Die Nachkommen ehemaliger Arbeitsmigranten machen seltener als ihre Altersgenossen hochwertige Schulabschlüsse und verlassen die Schule auch auffallend häufiger ohne Abschluss. Etwa ein Drittel der in Deutschland lebenden Migrantenkinder hat Probleme in der Schule.
Erziehungswissenschaftler Ahmet Toprak und Aladin El Mafaalan, selbst türkischer und syrischer Abstammung, haben im Auftrag der Konrad-Adenauer-Stiftung das Dilemma dieser Heranwachsenden, deren Wertesystem zu Hause von den Erziehungsvorstellungen der Schule abweicht, analysiert.
Schule kaum in der Lage, soziale Unterschiede auszugleichen
Zur Erfolglosigkeit kommen Sprachdefizite und Orientierungslosigkeit. Viele dieser in Deutschland aufgewachsenen Jugendlichen definieren sich als Türkinnen und Türken bzw.
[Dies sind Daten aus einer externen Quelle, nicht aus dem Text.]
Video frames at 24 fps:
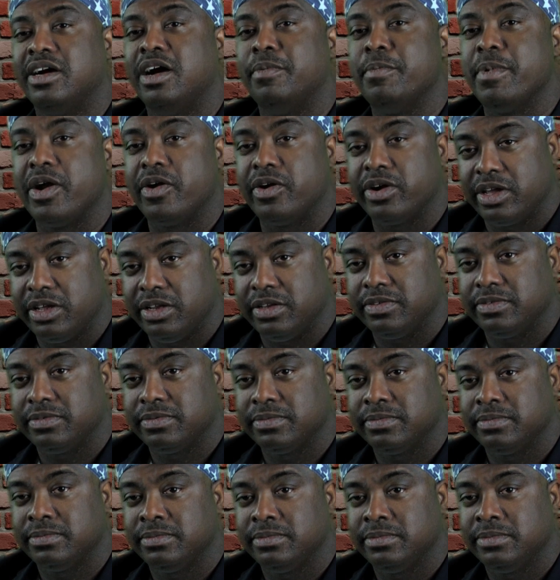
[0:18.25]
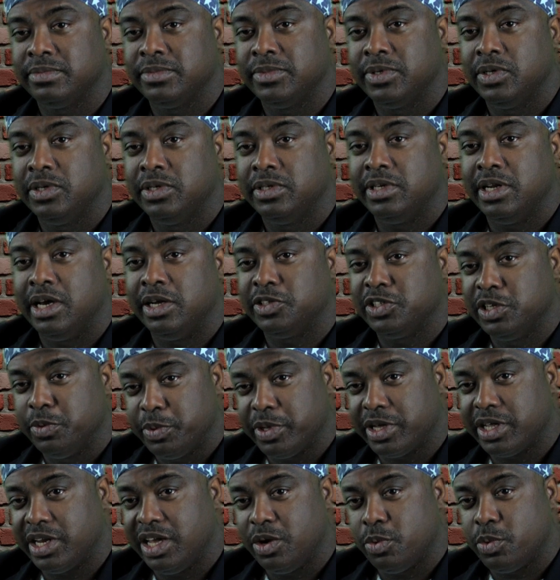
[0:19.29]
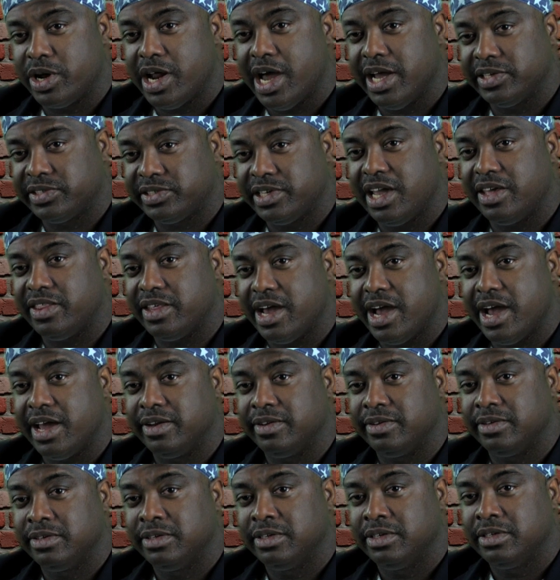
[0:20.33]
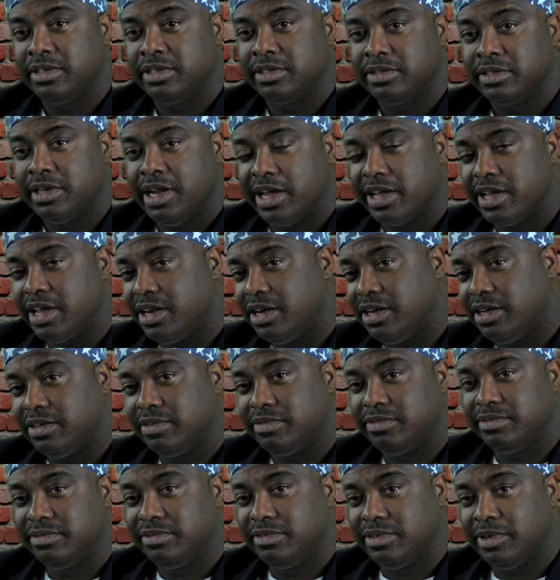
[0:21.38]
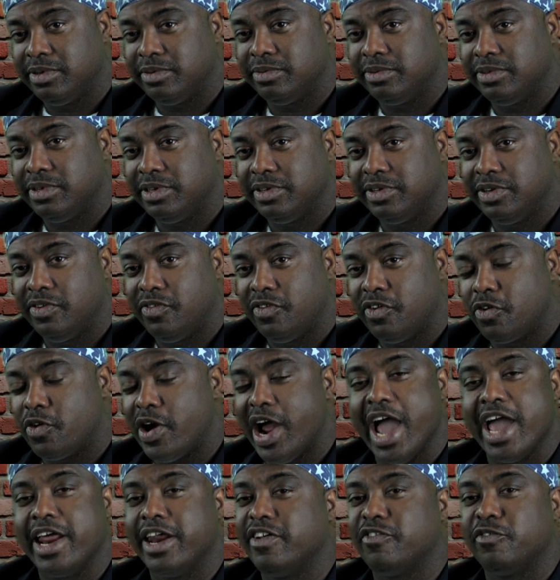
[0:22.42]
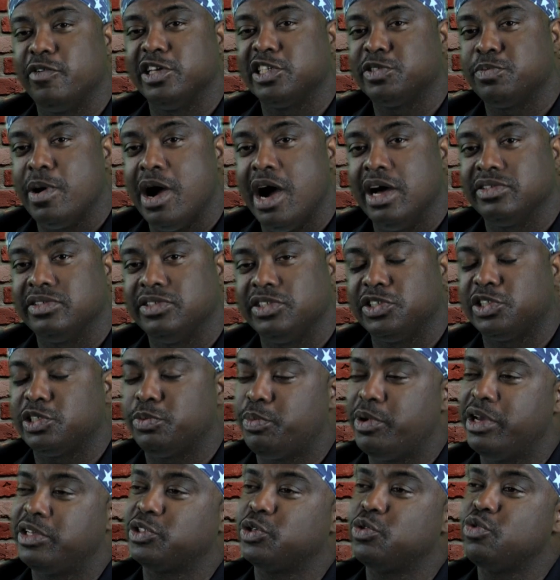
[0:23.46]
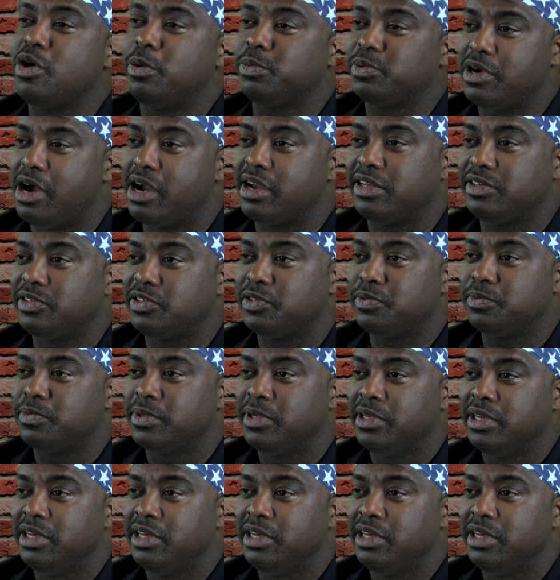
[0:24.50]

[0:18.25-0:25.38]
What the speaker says: American. Now, typically when I say that, I get a variety of responses. It just depends on who I'm talking to.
Araberinnen und Araber.
Das deutsche Schulsystem ist durch die Struktur und den wenigen lernförderlichen Unterrichtsformen kaum in der Lage, soziale Unterschiede auszugleichen, heißt es in der Studie "Muslimische Kinder und Jugendliche in Deutschland" . Zudem seien Werte wie Selbstständigkeit, Selbstdisziplin und Selbstreflexion wichtig.
Unterordnung und Gewalt
Doch genau das stehe im Widerspruch zu den autoritären Familienstrukturen. Denn viele dieser Jugendlichen wachsen mit Gehorsam, Unterordnung und vielfach auch Gewalt auf, so die Autoren. Diese Widersprüchlichkeiten von Schule und Familie sind den Autoren nach auch für den mangelnden Erfolg verantwortlich.
Jugendliche müssten sich in sehr unterschiedlichen Erziehungslogiken und Wertesystemen zurechtfinden.
Das betreffe auch die unterschiedlichen Geschlechtsbilder. In der Schule werde ein mehrheitsgesellschaftliches Bild von Männlichkeit und Weiblichkeit gewünscht, zu Hause eher das traditionelle Geschlechterbild des Herkunftsmilieus.
Mit der daraus resultierenden Orientierungslosigkeit wachsen muslimische Kinder und Jugendliche in Deutschland auf.
Vernachlässigung der frühkindlichen Erziehung
Die Autoren mahnen: Werden die Chancen auf Anerkennung außerhalb der ethnischen Gruppe als gering eingeschätzt, steigt die Bindung zum ethnischen Kollektiv an. Dieses Gefühl, ausgeschlossen zu werden, begünstige Selbstausschlusstendenzen.
Eine weitere Ursache für mangelnden schulischen Erfolg liege in der frühkindlichen Erziehung. In türkischstämmigen Familien werde den sprachlichen, motorischen und kognitiven Fähigkeiten der Kinder zu wenig Aufmerksamkeit geschenkt.
Die Eltern verließen sich darauf, dass die Lehrer sich darum kümmern. Hinzu komme mangelhaftes Wissen über das deutsche Schul- und Ausbildungssystem. Wie die Autoren schreiben, überschätzen Eltern die Funktion der Schule und geben die eigene pädagogische Verantwortung ab.